Tips for running nomad in resource-constrained environments?

My question is similar to the following, but I’d like to get into the details of the failure modes of Nomad and how they would impact a running cluster and the following recovery:

Context: I’m trying to setup nomad in a production environment, which is budget constrained. The primary reason for using nomad is to have an auto-scaling cloud setup, so that we are paying only for the compute capacity that we actually need. This also means that we don’t have the budget to have 3x 8GB cloud instances for just the nomad servers. Consider this is “cloud-bill golfing” at it’s finest (just like “code-golfing”).

Questions:

  • Can nomad work on a 2vCPU/2GB/20GB single cloud server for extended periods of time? (I have already set this up and the basic tests are working, but I’m not sure of nomad’s resource requirements over longer periods of time).
  • For a setup that is expected to auto-scale between 5-10 cloud servers, how much RAM and disk would the single nomad server consume?
  • What are the typical failure reasons for a nomad server?
  • When the single nomad server fails, do existing jobs/services continue to run?
  • Is there any way to restart the single nomad server such that it re-builds the current state of the cluster by querying all the clients?
  • Can a nomad client work on a 2vCPU/2GB/20GB machine alongside a docker daemon and the actual jobs/services? How much memory, CPU, and disk does the nomad client consume?
  • What are the typical failure reasons for a nomad client?
  • When a nomad client fails, do the jobs/services running on that machine continue to run?

Hi @saurabhnanda :wave:

I will try to answer your questions, but please keep in mind that we don’t have any long-running tests of Nomad in constraint resources, that’s why anything outside of our production recommendations are not considered supported.

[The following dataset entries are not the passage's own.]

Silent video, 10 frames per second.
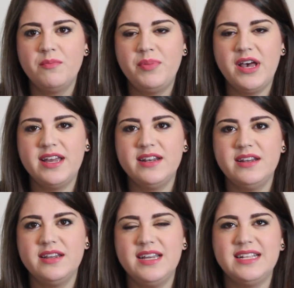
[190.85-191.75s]

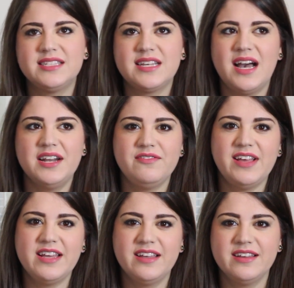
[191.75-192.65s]
but it's kind of
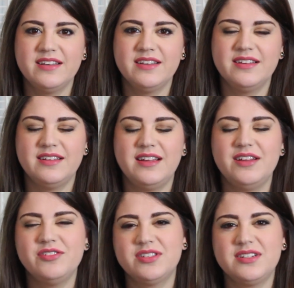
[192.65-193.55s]
like,
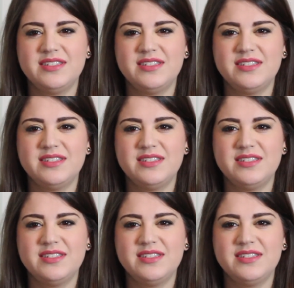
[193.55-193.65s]
I know this is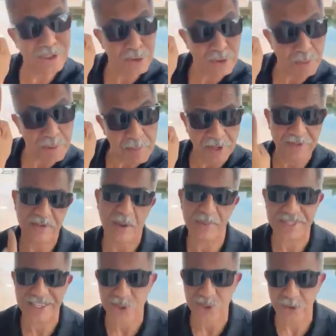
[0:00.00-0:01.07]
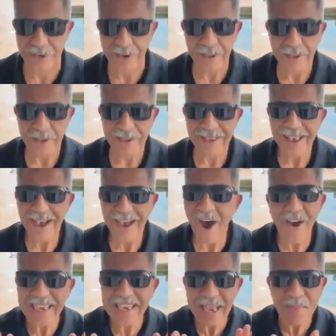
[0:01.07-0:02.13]
of network marketing companies. We're
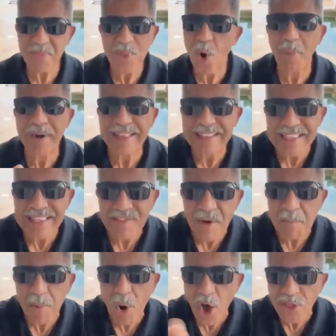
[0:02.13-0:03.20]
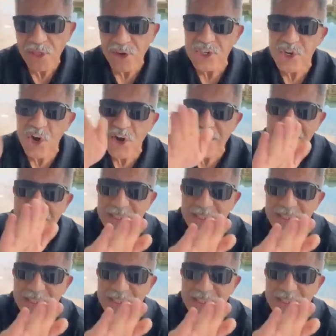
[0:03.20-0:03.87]
about love, we're about caring, we're about all that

In theory yes, but it depends on your expected load, more specifically the number of jobs and allocations you expect to have.

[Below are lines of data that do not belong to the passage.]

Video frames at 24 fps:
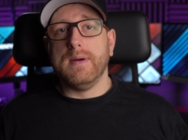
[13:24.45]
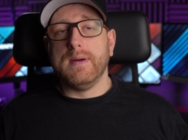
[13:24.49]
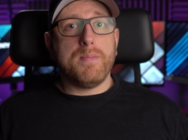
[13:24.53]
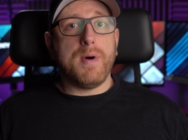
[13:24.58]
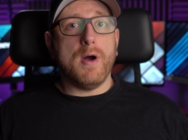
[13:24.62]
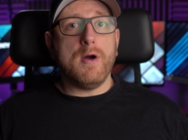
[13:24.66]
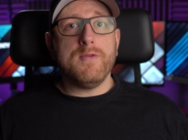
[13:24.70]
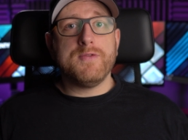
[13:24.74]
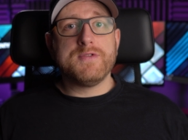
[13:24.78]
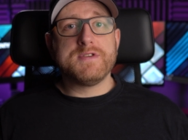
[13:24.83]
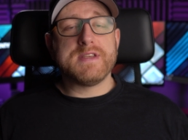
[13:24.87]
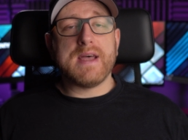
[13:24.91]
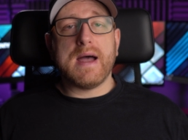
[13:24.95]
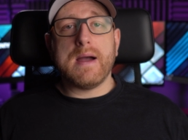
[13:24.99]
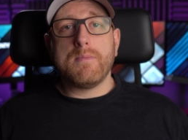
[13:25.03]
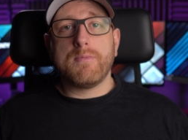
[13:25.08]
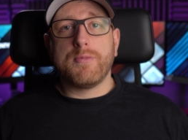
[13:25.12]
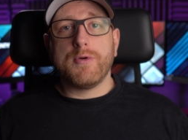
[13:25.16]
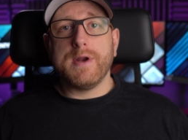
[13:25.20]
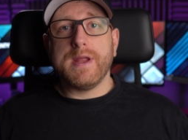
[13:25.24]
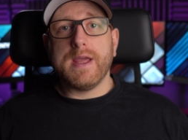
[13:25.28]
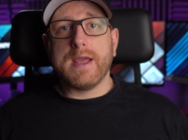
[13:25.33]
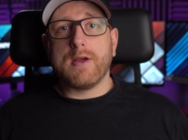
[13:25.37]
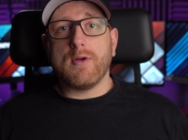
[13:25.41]
Both sound
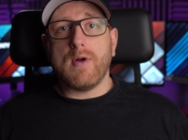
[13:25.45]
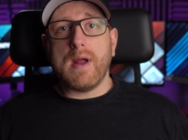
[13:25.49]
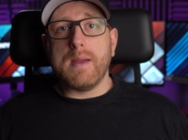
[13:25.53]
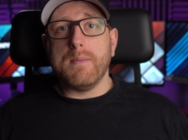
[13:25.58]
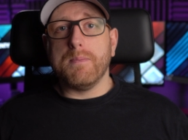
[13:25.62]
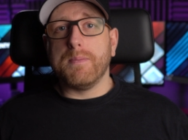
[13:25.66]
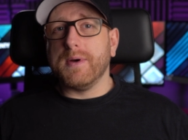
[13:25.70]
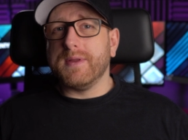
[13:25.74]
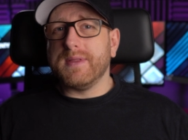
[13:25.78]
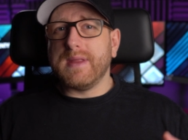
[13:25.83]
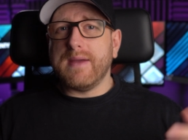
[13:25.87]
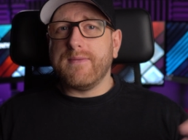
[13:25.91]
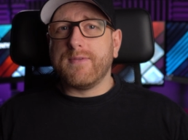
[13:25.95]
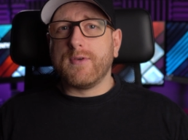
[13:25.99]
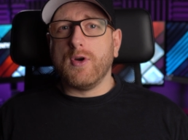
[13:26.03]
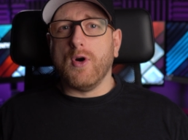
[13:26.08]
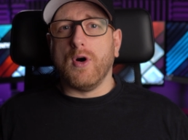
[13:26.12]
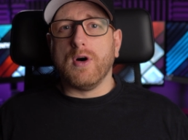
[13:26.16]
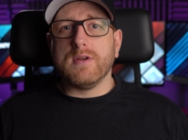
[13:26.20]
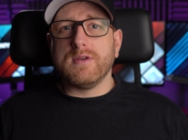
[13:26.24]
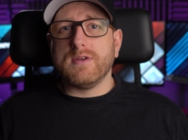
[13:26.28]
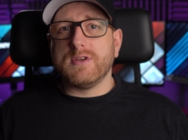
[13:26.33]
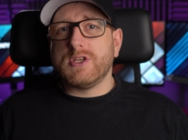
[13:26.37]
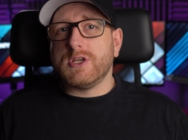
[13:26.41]
pretty great, but they've
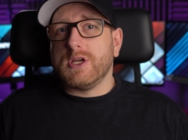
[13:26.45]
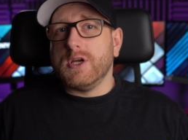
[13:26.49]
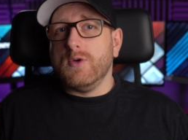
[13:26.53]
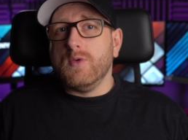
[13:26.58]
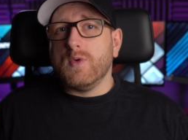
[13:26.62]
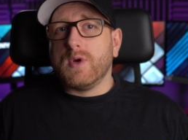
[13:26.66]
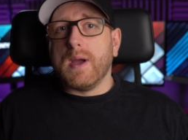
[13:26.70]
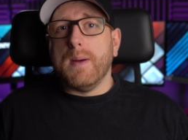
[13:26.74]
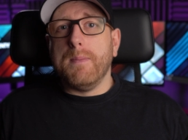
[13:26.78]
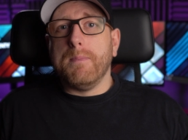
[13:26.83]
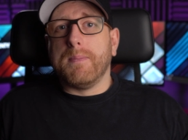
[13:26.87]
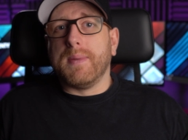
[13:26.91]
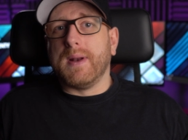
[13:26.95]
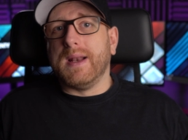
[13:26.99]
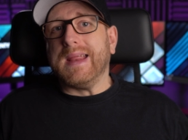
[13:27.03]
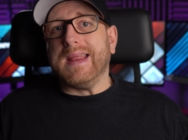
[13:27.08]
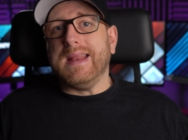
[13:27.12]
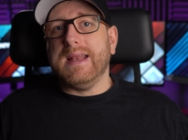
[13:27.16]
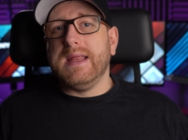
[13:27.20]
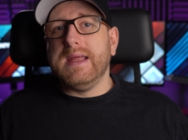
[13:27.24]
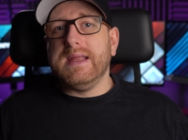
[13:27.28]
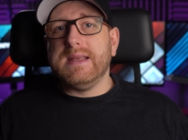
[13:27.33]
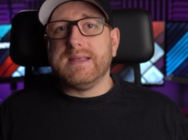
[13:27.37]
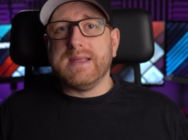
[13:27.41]
got two
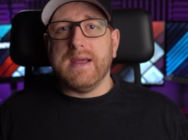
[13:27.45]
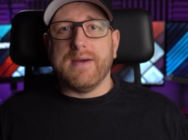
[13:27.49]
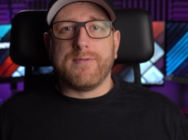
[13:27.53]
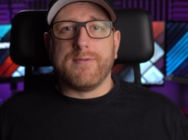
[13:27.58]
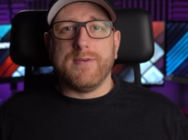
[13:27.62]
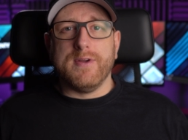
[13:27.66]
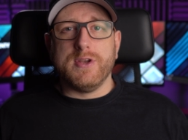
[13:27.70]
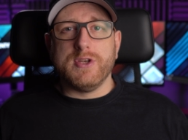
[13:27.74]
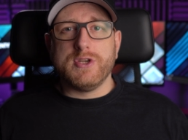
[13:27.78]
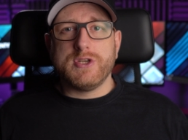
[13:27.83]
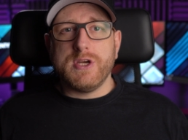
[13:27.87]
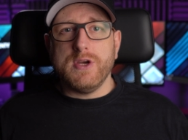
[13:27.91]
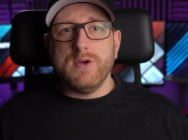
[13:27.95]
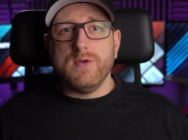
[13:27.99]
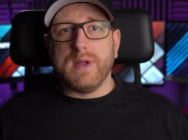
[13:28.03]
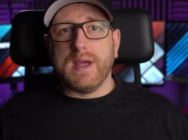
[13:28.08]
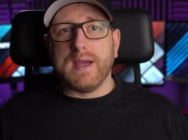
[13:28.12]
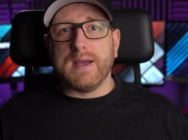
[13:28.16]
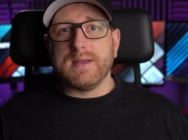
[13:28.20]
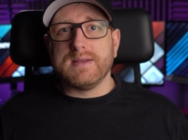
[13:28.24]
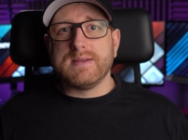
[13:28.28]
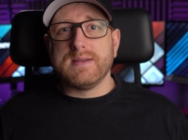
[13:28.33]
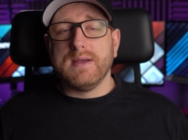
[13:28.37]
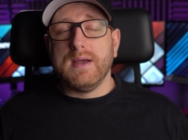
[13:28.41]
completely different
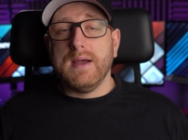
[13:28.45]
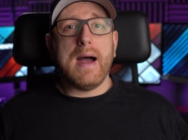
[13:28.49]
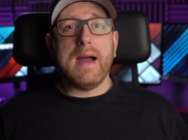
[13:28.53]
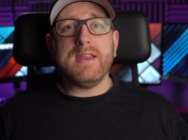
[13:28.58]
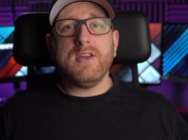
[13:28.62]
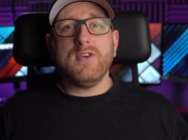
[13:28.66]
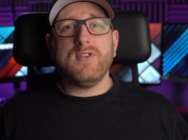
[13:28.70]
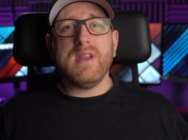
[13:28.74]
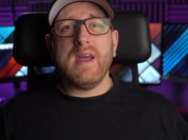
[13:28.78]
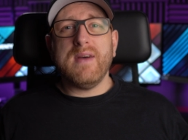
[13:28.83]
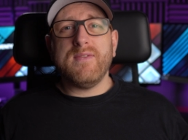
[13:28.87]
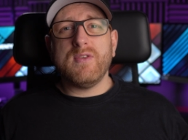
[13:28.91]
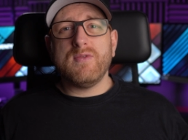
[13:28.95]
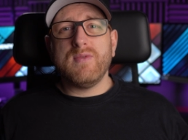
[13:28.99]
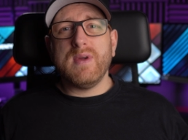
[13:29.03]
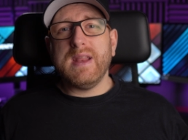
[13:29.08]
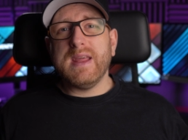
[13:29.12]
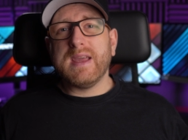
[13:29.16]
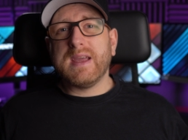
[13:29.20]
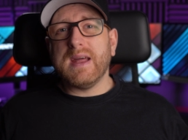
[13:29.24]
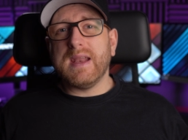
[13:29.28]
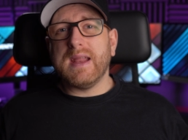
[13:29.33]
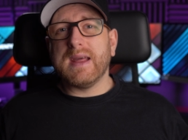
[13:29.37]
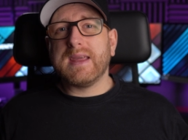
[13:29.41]
tunings. And you're never
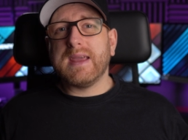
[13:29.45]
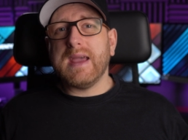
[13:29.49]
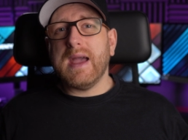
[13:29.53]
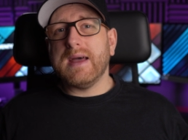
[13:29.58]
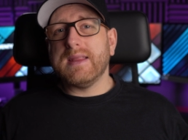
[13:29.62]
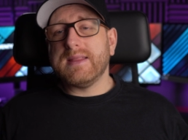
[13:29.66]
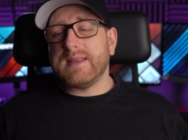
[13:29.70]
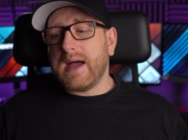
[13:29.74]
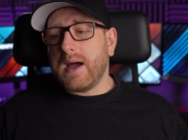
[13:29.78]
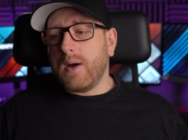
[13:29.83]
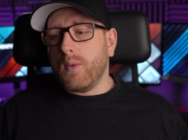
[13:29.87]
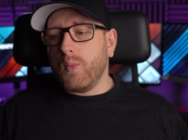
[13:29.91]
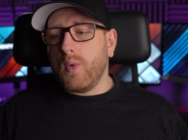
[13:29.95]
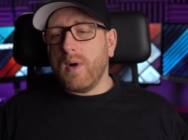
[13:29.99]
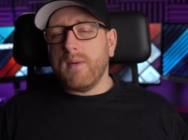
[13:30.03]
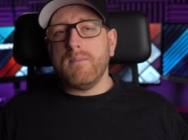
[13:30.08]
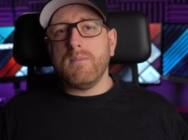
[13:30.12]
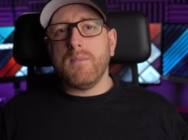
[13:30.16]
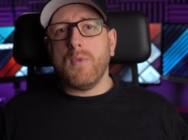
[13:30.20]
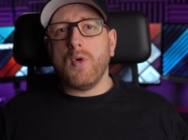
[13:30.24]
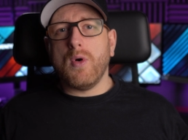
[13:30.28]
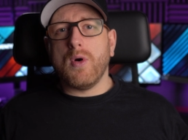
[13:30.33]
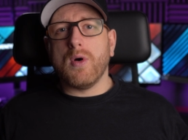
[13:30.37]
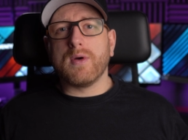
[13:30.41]
really going to get that
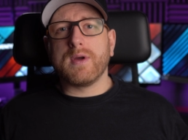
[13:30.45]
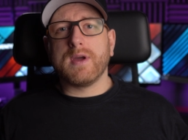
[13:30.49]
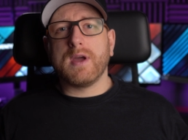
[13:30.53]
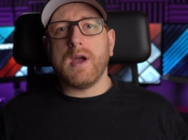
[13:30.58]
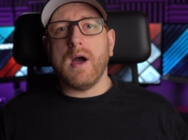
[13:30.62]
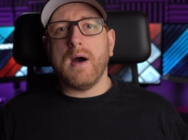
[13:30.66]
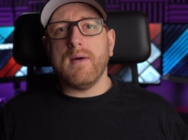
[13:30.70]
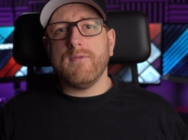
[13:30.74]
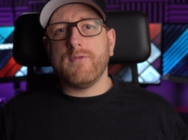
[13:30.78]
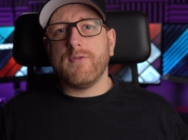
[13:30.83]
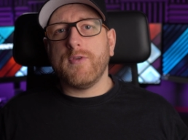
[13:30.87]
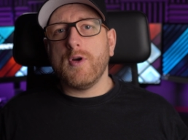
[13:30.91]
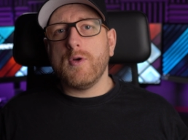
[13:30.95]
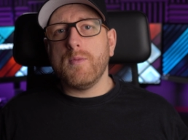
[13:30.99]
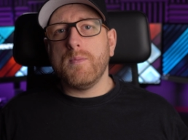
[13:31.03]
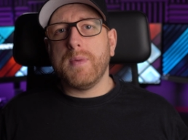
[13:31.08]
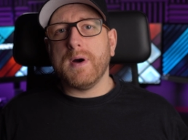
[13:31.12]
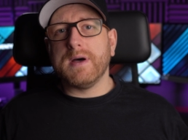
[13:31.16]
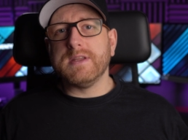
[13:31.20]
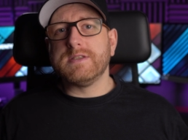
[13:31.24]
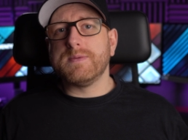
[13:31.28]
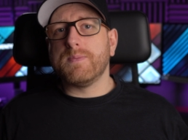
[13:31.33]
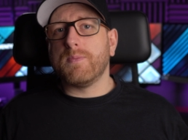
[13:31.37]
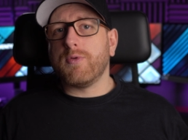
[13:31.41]
1More
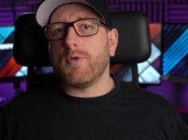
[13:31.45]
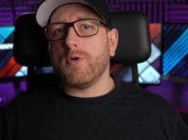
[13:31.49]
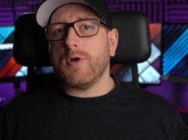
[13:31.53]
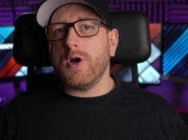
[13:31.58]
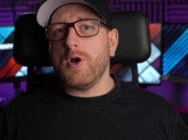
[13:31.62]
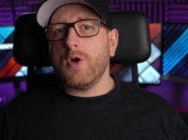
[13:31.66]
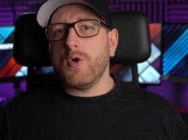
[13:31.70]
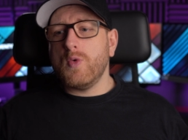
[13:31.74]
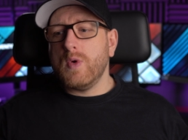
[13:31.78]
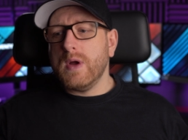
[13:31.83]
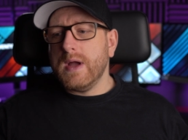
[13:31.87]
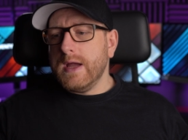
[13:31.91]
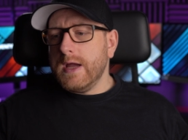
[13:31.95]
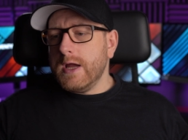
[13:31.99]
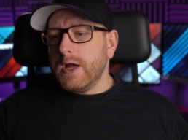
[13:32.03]
ComfoBuds Pro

In order to achieve high scheduling throughput, Nomad keeps its state in a in-memory database, which means that, as your cluster size grows, so will your expected memory usage.

Again, this is hard to say. I think the number of clients won’t actually impact memory usage that much. Number of jobs and allocations would be more impactful.

Good question :thinking:

I think that memory pressure would be an issue due to the in-memory database. Running out of disk space would also be problematic since the servers also create snapshots in the disk to recover in-memory state.

Network latency between server and clients could also cause heartbeats to be missed, and so the server would think the client is lost.

These are the ones I could think of, but I will check with the rest of team for others.

Yes, the tasks in the client will keep running, but they may be stopped if the server doesn’t return with the same state. So, for example, if the server VM crashes, you need to make sure the new VM will have the same server data.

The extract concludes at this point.